The 2011 survey ran 33 days and collected 1090 responses. This year's survey ran 23 days and collected 1195 responses.

Why did you close it early? That seems entirely unnecessary.

One friend didn't see the survey because she hangs out on the #lesswrong channel more than the main site.

I put a link and exhortation prominently in the #lesswrong topic from the day the survey opened to the day it closed.

M (trans f->m): 3, 0.3% / F (trans m->f): 16, 1.3%

3 vs 16 seems like quite a difference, even allowing for the small sample size. Is this consistent with the larger population?

Prefer polyamorous: 155, 13.1%...NUMBER OF CURRENT PARTNERS:... [>1 partners = 4.5%]

So ~3x more people prefer polyamory than are actually engaged in it...

Referred by HPMOR: 262, 22.1%

Impressive.

gwern.net: 5 people

Woot! And I'm not even trying or linking LW especially often.

(I am also pleased by the nicotine and modafinil results, although you dropped a number in 'Never: 76.5%')

TROLL TOLL POLICY: Disapprove: 194, 16.4% Approve: 178, 15%

So more people are against than for. Not exactly a mandate for its use.

Are people who understand quantum mechanics are more likely to believe in Many Worlds? We perform a t-test, checking whether one's probability of the MWI being true depends on whether or not one can solve the Schrodinger Equation. People who could solve the equation had on average a 54.3% probability of MWI, compared to 51.3% in those who could not. The p-value is 0.26; there is a 26% probability this occurs by chance. Therefore, we fail to establish that people's probability of MWI varies with understanding of quantum mechanics.

Sounds like you did a two-tailed test. shminux's hypothesis, which he has stated several times IIRC, is that people who can solve it will not be taken in by Eliezer's MWI flim-flam, as it were, and would be less likely to accept MWI. So you should've been running a one-tailed t-test to reject the hypothesis that the can-solvers are less MWI'd. The p-value would then be something like 0.13 by symmetry.

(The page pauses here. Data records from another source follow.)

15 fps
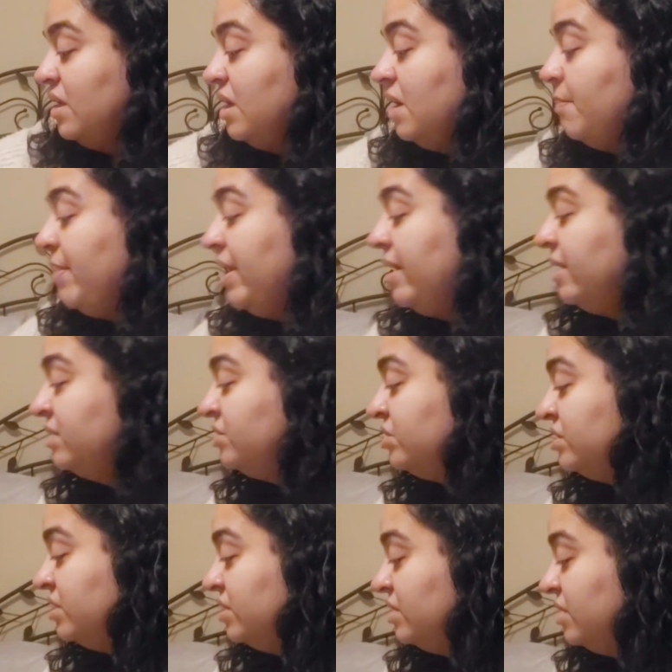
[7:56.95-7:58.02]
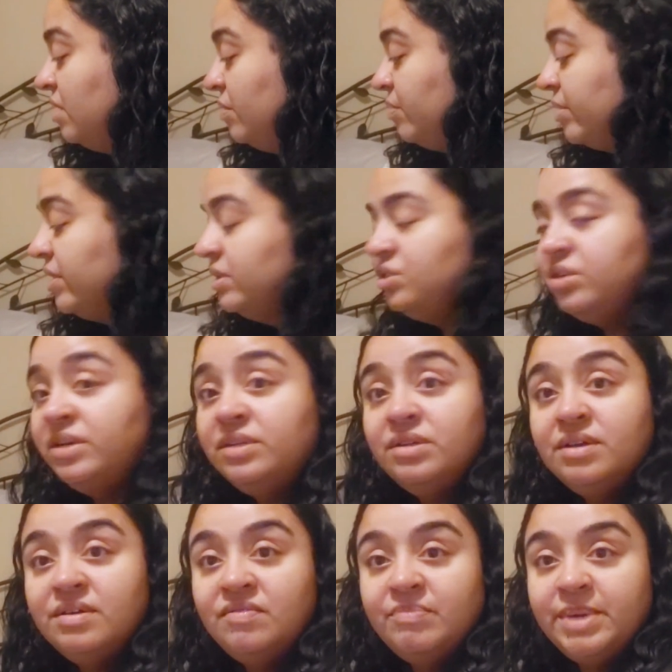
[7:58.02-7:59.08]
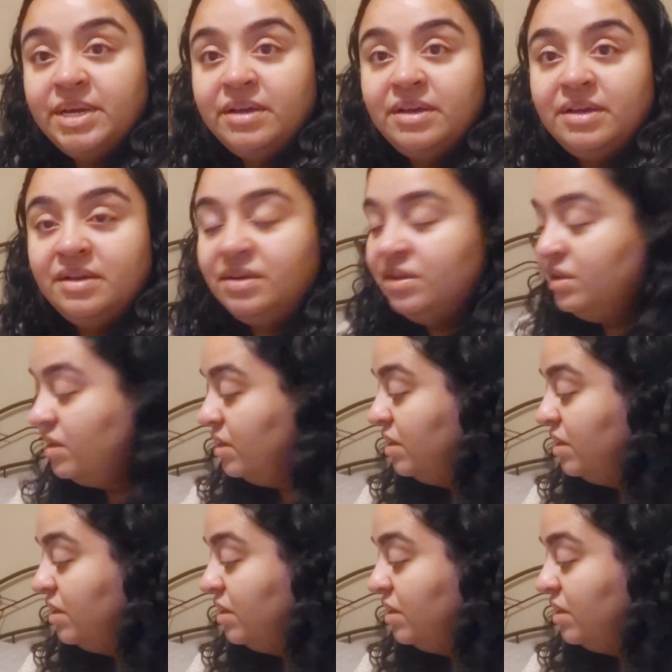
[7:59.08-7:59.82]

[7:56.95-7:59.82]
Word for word: a passion project of mine.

Comment author: DaFranker 29 November 2012 09:03:06PM *  1 point [-]

3 vs 16 seems like quite a difference, even allowing for the small sample size. Is this consistent with the larger population?

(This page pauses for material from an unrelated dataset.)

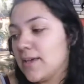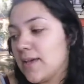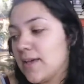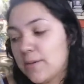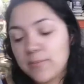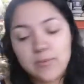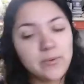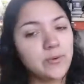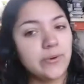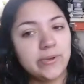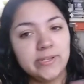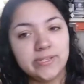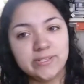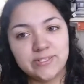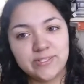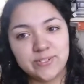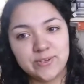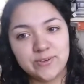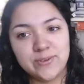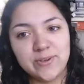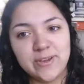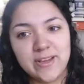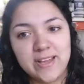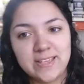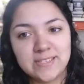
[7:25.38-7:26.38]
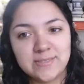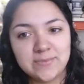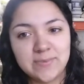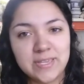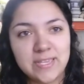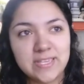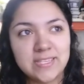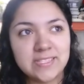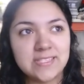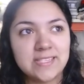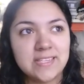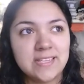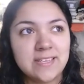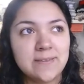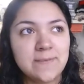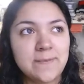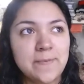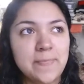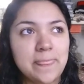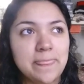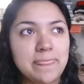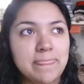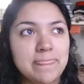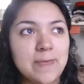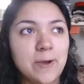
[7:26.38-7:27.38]
I'm going to show you guys. Because,
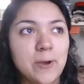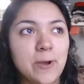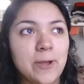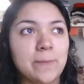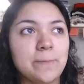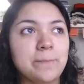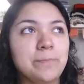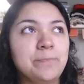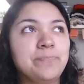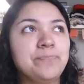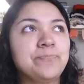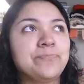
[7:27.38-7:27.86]
okay,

Might be close enough to assume it's due to the small sample:

Recent statistics from the Netherlands indicate that about 1 in 12,000 natal males undergo sex-reassignment and about 1 in 34,000 natal females. Source: Transgender Issues: A Fact Sheet

No idea how reliable those numbers are, nor how they compare with elsewhere in the world. The main website that hosts that PDF should have more complete data that could be cross-referenced, if someone wants to take the time to do that.

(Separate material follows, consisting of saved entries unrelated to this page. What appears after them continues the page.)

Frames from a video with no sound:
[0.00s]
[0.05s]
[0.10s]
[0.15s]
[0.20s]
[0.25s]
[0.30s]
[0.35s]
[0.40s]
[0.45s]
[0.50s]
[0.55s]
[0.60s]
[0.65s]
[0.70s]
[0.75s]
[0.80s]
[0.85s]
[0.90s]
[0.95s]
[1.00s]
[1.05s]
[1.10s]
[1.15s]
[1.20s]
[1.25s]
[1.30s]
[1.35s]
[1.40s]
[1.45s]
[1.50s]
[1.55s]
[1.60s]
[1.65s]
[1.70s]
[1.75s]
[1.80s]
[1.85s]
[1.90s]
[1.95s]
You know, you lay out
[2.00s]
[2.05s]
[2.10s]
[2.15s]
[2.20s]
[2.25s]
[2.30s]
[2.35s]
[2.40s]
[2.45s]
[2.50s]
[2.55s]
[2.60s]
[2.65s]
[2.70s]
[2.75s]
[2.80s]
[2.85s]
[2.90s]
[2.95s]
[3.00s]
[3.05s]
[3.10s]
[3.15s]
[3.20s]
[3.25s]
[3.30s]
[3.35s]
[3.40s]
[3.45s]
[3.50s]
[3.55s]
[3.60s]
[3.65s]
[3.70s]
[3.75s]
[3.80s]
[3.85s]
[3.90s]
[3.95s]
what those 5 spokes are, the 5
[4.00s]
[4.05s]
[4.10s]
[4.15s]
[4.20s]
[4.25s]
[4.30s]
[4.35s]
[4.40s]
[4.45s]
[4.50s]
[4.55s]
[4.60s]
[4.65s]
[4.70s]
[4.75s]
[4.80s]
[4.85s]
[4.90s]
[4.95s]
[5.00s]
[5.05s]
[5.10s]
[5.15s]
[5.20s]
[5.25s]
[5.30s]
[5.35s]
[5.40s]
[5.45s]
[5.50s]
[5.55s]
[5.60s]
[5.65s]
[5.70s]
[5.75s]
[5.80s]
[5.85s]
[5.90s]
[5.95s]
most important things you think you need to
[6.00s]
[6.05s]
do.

Comment author: thomblake 29 November 2012 10:15:32PM 1 point [-]

Interesting. Going to the source of some of those numbers, it doesn't look like there was clear specification of what they meant by "sexual orientation", so that line of the chart is actually entirely meaningless to me. Anyone have a good guess as to how people would have answered?

Comment author: DaFranker 29 November 2012 10:26:46PM *  1 point [-]

AFAICT It seems to be answered in terms of the sex of their partners post-transition, i.e. a hetero MTF would prefer sexually-male partners.

The fact that the 59% stat for history of rape is symmetrical for MTF and FTM really bugs me, though. It seems to imply weird causal arrows pointing in completely opposite directions depending on whether you were originally male or female, based on my prior knowledge.

Which seems very scary, because it could also imply that MTFs are a dozen decibels more likely to be targets of rape than average females. Now I wonder if that has been taken into account when looking at the mental health stats.

Comment author: thomblake 30 November 2012 02:41:23PM 1 point [-]

Yeah, somewhere in there are some pretty disturbing violent crime stats. A notable proportion of violent crime in one country was towards trans people.

Comment author: NancyLebovitz 30 November 2012 06:32:07PM 1 point [-]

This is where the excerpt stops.